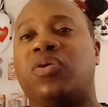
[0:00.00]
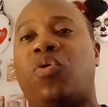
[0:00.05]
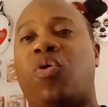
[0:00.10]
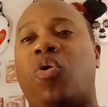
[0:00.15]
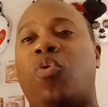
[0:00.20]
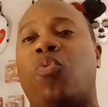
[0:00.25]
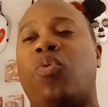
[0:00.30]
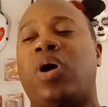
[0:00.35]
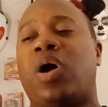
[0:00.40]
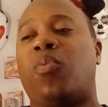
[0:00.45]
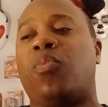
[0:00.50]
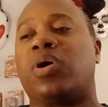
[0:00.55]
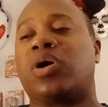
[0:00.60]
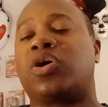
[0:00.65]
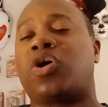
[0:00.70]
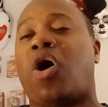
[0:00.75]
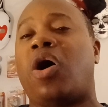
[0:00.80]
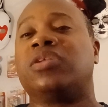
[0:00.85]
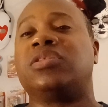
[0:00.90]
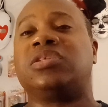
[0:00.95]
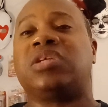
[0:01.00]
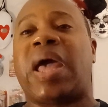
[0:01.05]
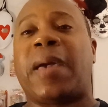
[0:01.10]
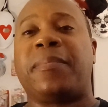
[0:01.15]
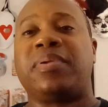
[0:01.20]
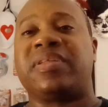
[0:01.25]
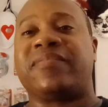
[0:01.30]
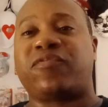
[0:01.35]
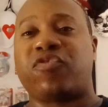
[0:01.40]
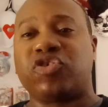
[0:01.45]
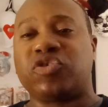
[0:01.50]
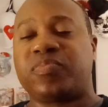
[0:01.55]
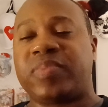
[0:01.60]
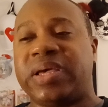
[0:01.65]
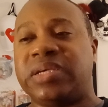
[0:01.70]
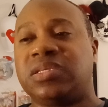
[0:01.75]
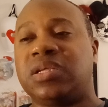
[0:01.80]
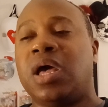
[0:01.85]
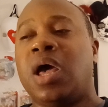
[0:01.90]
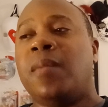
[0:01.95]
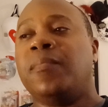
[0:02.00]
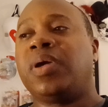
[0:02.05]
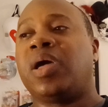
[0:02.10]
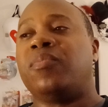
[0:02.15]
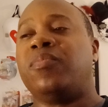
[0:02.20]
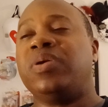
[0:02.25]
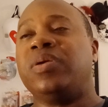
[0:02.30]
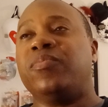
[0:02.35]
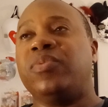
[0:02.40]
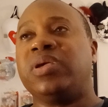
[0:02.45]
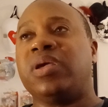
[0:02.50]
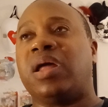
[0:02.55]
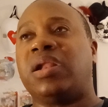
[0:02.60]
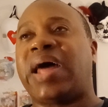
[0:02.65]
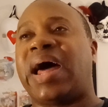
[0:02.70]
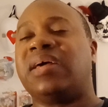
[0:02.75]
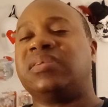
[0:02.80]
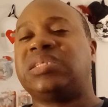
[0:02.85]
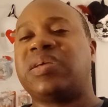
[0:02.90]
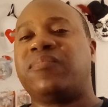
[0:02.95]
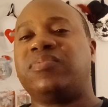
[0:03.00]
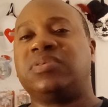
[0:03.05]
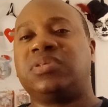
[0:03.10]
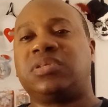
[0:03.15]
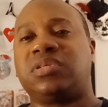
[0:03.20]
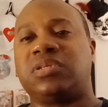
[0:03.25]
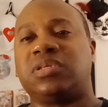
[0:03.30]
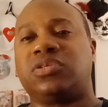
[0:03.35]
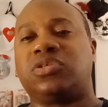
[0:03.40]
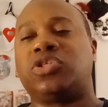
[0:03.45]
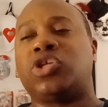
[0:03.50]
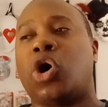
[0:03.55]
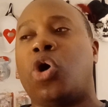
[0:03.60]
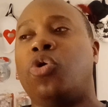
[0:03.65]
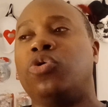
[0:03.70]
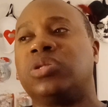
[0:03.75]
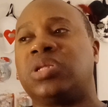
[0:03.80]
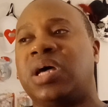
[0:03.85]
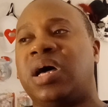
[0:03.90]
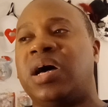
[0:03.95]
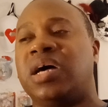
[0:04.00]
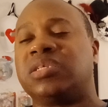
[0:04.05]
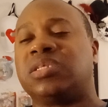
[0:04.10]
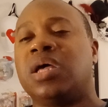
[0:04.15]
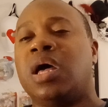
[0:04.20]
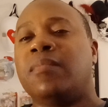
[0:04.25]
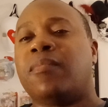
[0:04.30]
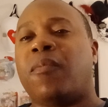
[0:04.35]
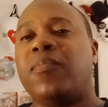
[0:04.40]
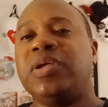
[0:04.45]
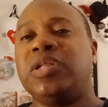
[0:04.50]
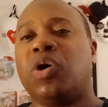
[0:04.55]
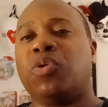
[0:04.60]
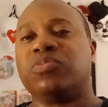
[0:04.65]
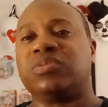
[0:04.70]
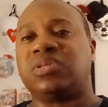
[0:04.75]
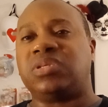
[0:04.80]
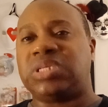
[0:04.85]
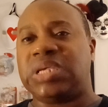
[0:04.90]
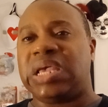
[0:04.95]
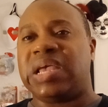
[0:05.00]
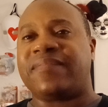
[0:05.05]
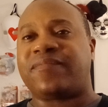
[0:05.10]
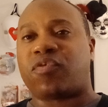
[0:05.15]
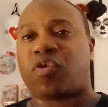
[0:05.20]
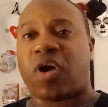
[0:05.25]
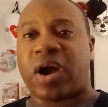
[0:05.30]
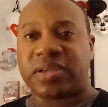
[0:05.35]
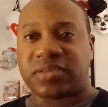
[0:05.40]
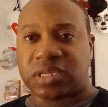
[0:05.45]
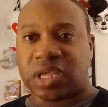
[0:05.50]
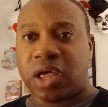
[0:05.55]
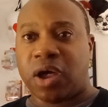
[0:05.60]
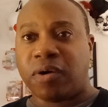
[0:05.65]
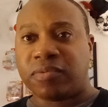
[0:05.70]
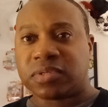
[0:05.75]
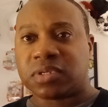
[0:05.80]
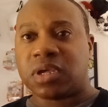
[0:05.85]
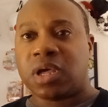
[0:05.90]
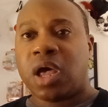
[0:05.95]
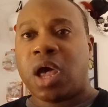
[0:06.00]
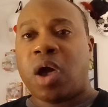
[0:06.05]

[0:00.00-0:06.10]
of what caused it to happen in the first place. Because we a lot of stuff is told to us, but we don't see it for ourselves.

════════

- [Task prompt]:
Copy these entries precisely and drop any picture.

- [Written answer]:
[0:00.00]
[0:00.05]
[0:00.10]
[0:00.15]
[0:00.20]
[0:00.25]
[0:00.30]
[0:00.35]
[0:00.40]
[0:00.45]
[0:00.50]
[0:00.55]
[0:00.60]
[0:00.65]
[0:00.70]
[0:00.75]
[0:00.80]
[0:00.85]
[0:00.90]
[0:00.95]
[0:01.00]
[0:01.05]
[0:01.10]
[0:01.15]
[0:01.20]
[0:01.25]
[0:01.30]
[0:01.35]
[0:01.40]
[0:01.45]
[0:01.50]
[0:01.55]
[0:01.60]
[0:01.65]
[0:01.70]
[0:01.75]
[0:01.80]
[0:01.85]
[0:01.90]
[0:01.95]
[0:02.00]
[0:02.05]
[0:02.10]
[0:02.15]
[0:02.20]
[0:02.25]
[0:02.30]
[0:02.35]
[0:02.40]
[0:02.45]
[0:02.50]
[0:02.55]
[0:02.60]
[0:02.65]
[0:02.70]
[0:02.75]
[0:02.80]
[0:02.85]
[0:02.90]
[0:02.95]
[0:03.00]
[0:03.05]
[0:03.10]
[0:03.15]
[0:03.20]
[0:03.25]
[0:03.30]
[0:03.35]
[0:03.40]
[0:03.45]
[0:03.50]
[0:03.55]
[0:03.60]
[0:03.65]
[0:03.70]
[0:03.75]
[0:03.80]
[0:03.85]
[0:03.90]
[0:03.95]
[0:04.00]
[0:04.05]
[0:04.10]
[0:04.15]
[0:04.20]
[0:04.25]
[0:04.30]
[0:04.35]
[0:04.40]
[0:04.45]
[0:04.50]
[0:04.55]
[0:04.60]
[0:04.65]
[0:04.70]
[0:04.75]
[0:04.80]
[0:04.85]
[0:04.90]
[0:04.95]
[0:05.00]
[0:05.05]
[0:05.10]
[0:05.15]
[0:05.20]
[0:05.25]
[0:05.30]
[0:05.35]
[0:05.40]
[0:05.45]
[0:05.50]
[0:05.55]
[0:05.60]
[0:05.65]
[0:05.70]
[0:05.75]
[0:05.80]
[0:05.85]
[0:05.90]
[0:05.95]
[0:06.00]
[0:06.05]

[0:00.00-0:06.10]
of what caused it to happen in the first place. Because we a lot of stuff is told to us, but we don't see it for ourselves.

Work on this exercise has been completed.